# EXERCISE OBJECTIVE
Transcribe the data exactly, omitting whatever pictures it holds.

[Stored data]
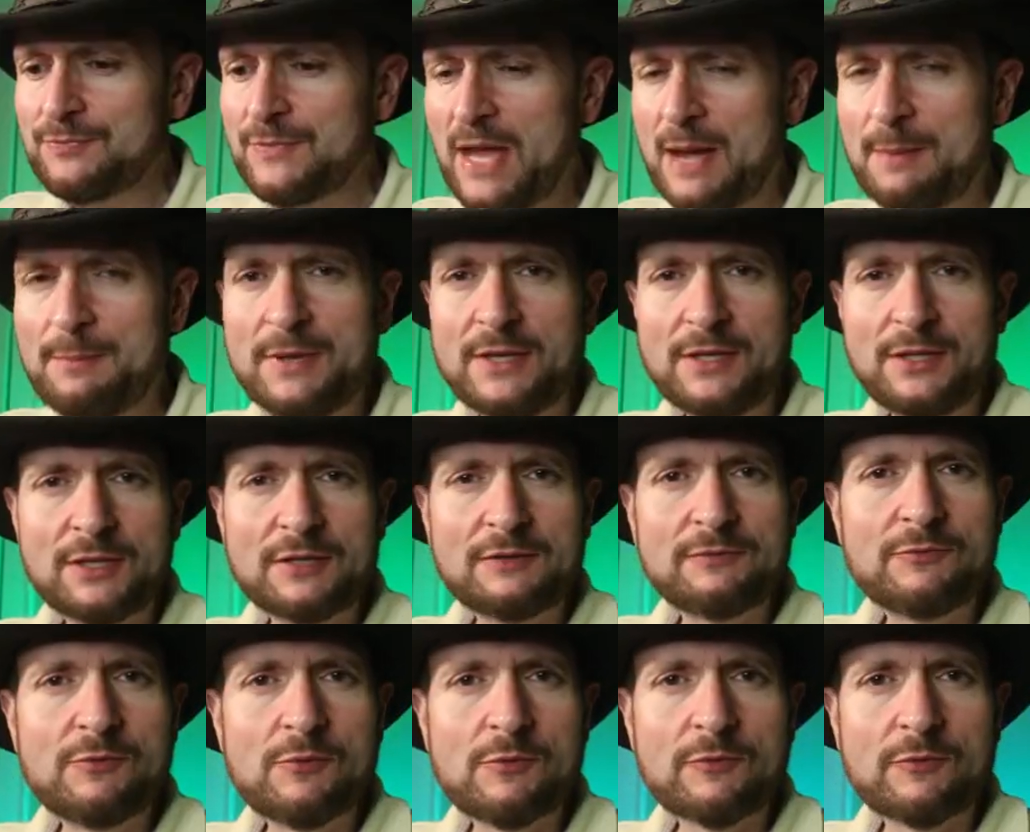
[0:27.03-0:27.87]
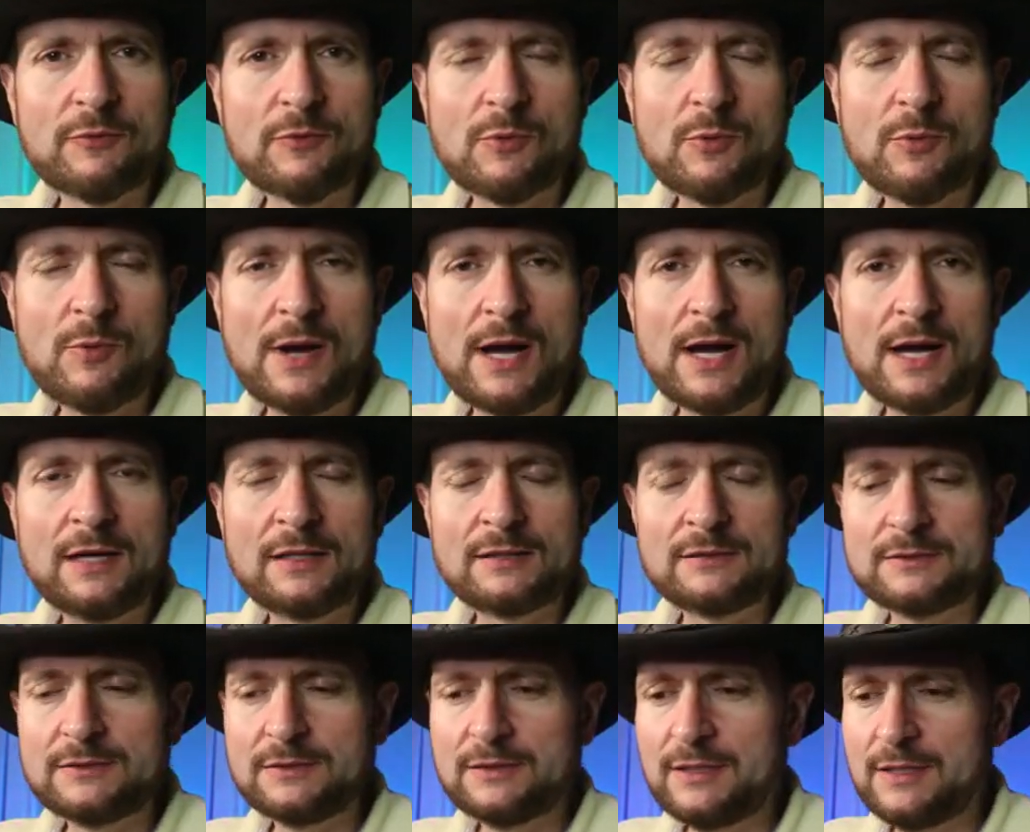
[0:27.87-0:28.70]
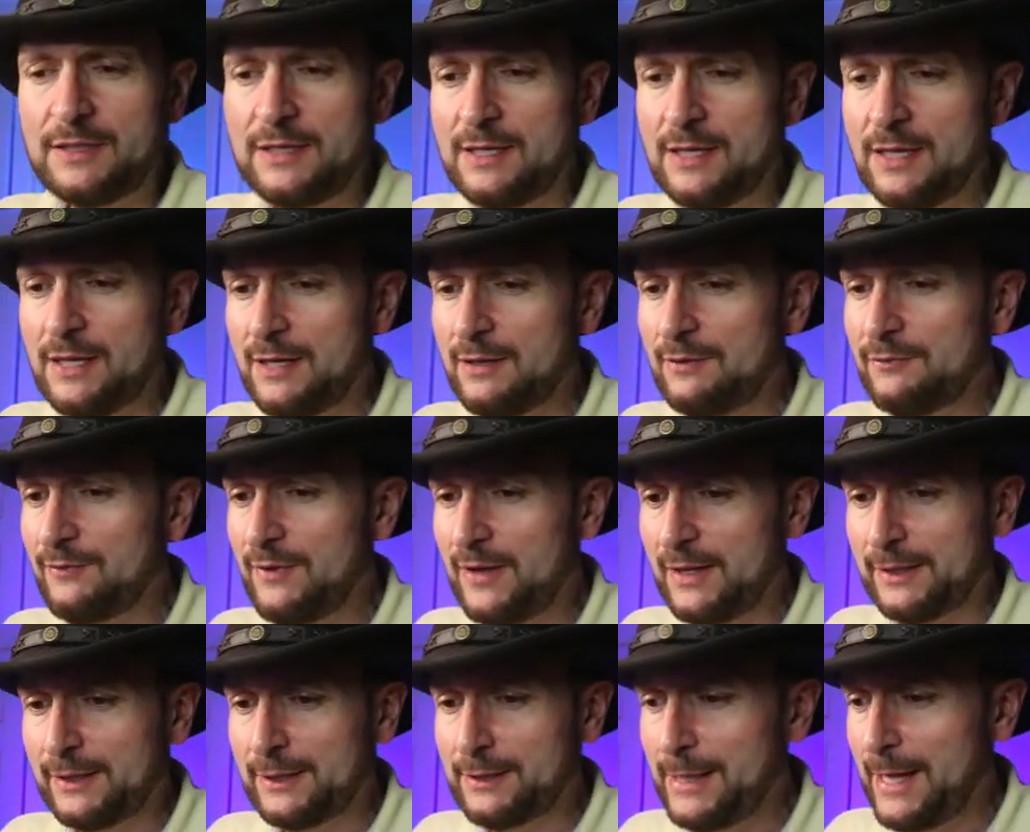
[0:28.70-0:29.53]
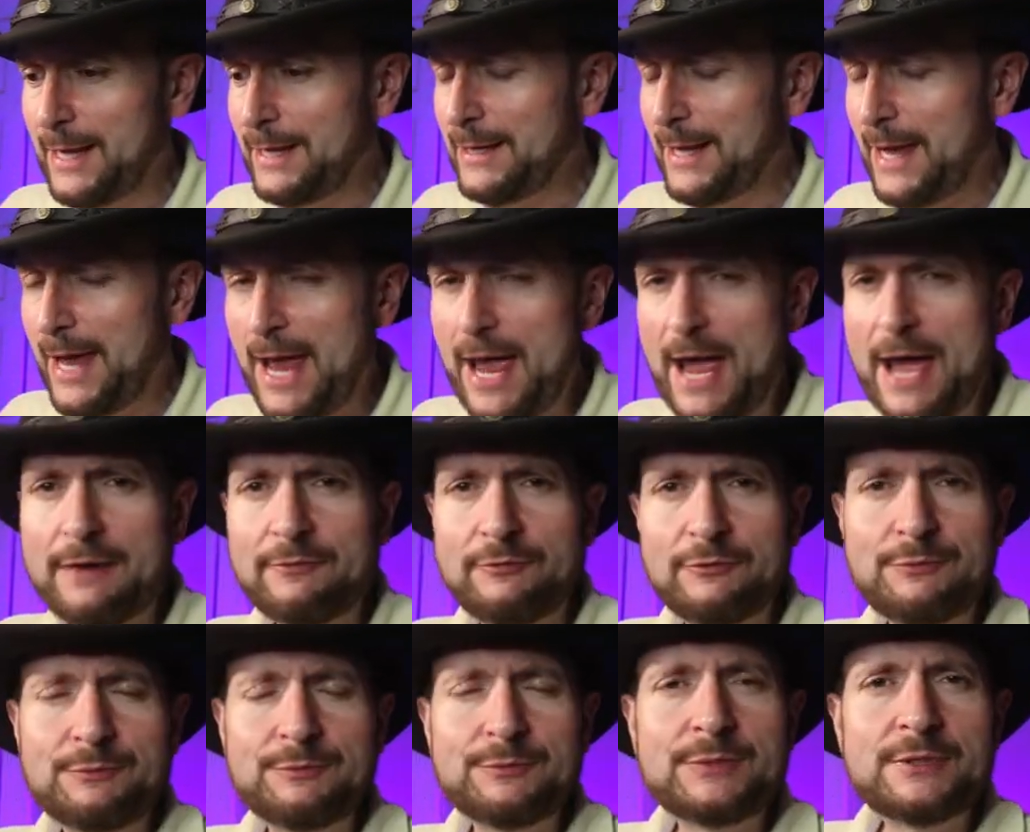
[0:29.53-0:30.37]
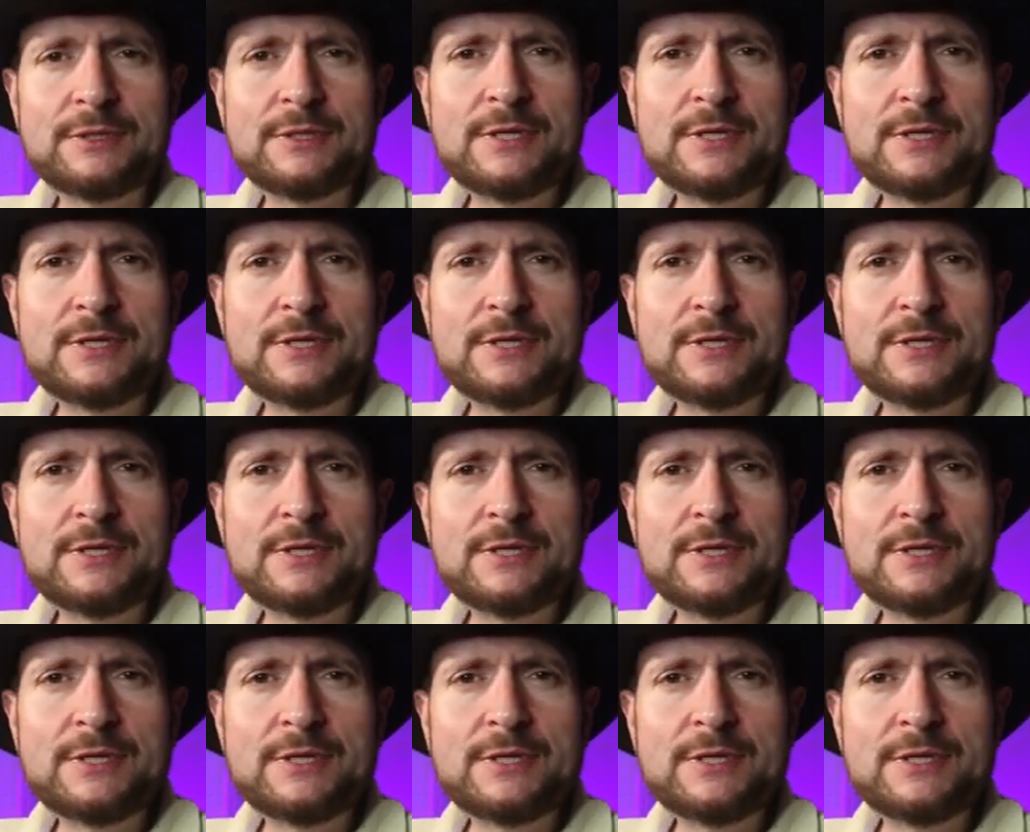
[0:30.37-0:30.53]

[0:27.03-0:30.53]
I've been looking for a while, and finally glad to have them.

# COMPLETED TASK
[0:27.03-0:27.87]
[0:27.87-0:28.70]
[0:28.70-0:29.53]
[0:29.53-0:30.37]
[0:30.37-0:30.53]

[0:27.03-0:30.53]
I've been looking for a while, and finally glad to have them.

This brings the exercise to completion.